NeverDropYourMooncup · 13/08/2024 11:00

Looking back on this thread again, there's no indication that he's anywhere near death's door. He's not even jaundiced (and I've seen people luminous yellow who have then recovered, relapsed, become jaundiced, recovered, relapsed, etc, for 40 years and still going strong), he was just extremely drunk to the point of insensibility, so was at immediate risk of choking on his own vomit or alcohol poisoning, nothing to indicate he's actually dying.

Why attempt to summon people to a deathbed that might not be one for another twenty years?

Iwasafool · 13/08/2024 11:36

NeverDropYourMooncup · 13/08/2024 11:00

Looking back on this thread again, there's no indication that he's anywhere near death's door. He's not even jaundiced (and I've seen people luminous yellow who have then recovered, relapsed, become jaundiced, recovered, relapsed, etc, for 40 years and still going strong), he was just extremely drunk to the point of insensibility, so was at immediate risk of choking on his own vomit or alcohol poisoning, nothing to indicate he's actually dying.

Why attempt to summon people to a deathbed that might not be one for another twenty years?

So the only thing alcoholics can die of is liver disease. Well I never. Just for information it wasn't liver disease that killed my father so even the day he died he wasn't jaundiced.

NeverDropYourMooncup · 13/08/2024 18:04

Iwasafool · 13/08/2024 11:36

So the only thing alcoholics can die of is liver disease. Well I never. Just for information it wasn't liver disease that killed my father so even the day he died he wasn't jaundiced.

I'm pretty sure the OP would have mentioned ruptured varices, a heart attack, stroke, seizures, sepsis from living in filth or anything else other than being paralytic.

Iwasafool · 13/08/2024 18:55

NeverDropYourMooncup · 13/08/2024 18:04

I'm pretty sure the OP would have mentioned ruptured varices, a heart attack, stroke, seizures, sepsis from living in filth or anything else other than being paralytic.

I'm so glad you are sure.

Iwasafool · 13/08/2024 18:58

The mental health team then phoned me to find out what I saw, they advised me to step out of the house as not to put myself at risk and they said they would phone an ambulance as his life was at immediate risk.

Mental health teams eh, what do they know compared to randoms on MN.

NeverDropYourMooncup · 13/08/2024 19:13

Iwasafool · 13/08/2024 18:58

The mental health team then phoned me to find out what I saw, they advised me to step out of the house as not to put myself at risk and they said they would phone an ambulance as his life was at immediate risk.

Mental health teams eh, what do they know compared to randoms on MN.

That doesn't mean he's at end of life.
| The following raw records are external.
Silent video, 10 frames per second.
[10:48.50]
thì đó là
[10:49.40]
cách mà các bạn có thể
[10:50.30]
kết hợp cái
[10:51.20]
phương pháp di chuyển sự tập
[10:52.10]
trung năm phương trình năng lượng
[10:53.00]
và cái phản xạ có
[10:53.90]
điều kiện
If he is and the OP is told, then she can visit. Assuming him to be in his last days and telling people that, only for them to find out that a supervised withdrawal results in him being well enough for discharge and further drinking, isn't going to help matters.

Iwasafool · 13/08/2024 19:18

NeverDropYourMooncup · 13/08/2024 19:13

That doesn't mean he's at end of life. If he is and the OP is told, then she can visit. Assuming him to be in his last days and telling people that, only for them to find out that a supervised withdrawal results in him being well enough for discharge and further drinking, isn't going to help matters.

Them being told after he dies means they don't get the chance to make a choice. No going back from that one.